INPUT DATA:

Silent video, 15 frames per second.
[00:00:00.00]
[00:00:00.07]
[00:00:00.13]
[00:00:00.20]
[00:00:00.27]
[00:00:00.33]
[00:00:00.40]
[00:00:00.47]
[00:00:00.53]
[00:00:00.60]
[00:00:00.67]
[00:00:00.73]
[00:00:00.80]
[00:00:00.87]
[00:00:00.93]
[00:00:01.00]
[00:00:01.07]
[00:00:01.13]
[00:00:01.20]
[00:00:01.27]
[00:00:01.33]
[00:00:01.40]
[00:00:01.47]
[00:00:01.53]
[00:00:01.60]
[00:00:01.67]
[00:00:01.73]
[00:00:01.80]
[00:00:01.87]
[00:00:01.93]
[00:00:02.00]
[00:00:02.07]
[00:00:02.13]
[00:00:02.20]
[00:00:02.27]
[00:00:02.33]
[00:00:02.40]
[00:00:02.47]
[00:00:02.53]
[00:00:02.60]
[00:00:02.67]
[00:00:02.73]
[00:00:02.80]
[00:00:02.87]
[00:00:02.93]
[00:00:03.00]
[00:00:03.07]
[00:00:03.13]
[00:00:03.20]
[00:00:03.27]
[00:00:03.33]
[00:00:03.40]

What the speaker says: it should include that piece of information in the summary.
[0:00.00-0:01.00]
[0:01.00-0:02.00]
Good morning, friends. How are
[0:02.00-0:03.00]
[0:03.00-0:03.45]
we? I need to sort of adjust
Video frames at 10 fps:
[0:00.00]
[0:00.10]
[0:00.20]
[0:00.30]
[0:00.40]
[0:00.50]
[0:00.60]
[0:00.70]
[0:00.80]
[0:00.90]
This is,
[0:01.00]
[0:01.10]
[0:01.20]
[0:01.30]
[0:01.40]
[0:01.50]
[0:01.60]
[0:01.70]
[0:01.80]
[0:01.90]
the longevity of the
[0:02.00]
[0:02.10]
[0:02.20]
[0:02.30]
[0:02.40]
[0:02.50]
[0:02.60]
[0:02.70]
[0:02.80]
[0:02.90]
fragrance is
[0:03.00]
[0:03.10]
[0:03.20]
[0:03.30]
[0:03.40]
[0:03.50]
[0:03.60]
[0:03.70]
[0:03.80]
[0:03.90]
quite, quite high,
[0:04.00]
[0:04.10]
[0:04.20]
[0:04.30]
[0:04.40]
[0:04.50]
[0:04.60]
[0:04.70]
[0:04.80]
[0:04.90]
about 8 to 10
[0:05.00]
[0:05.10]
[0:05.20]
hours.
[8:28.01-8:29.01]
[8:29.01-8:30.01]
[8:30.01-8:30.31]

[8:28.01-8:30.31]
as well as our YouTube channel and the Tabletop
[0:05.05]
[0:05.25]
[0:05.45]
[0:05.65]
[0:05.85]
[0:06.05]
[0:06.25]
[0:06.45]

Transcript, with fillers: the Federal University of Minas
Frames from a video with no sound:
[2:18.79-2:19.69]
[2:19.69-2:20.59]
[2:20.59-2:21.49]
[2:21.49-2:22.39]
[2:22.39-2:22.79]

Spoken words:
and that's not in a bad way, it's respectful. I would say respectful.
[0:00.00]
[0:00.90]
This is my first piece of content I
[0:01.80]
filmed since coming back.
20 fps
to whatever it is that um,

BRIEF: Tally up the lines in the data that hold the word "with". Only the total should be given.

RESPONSE AREA: 2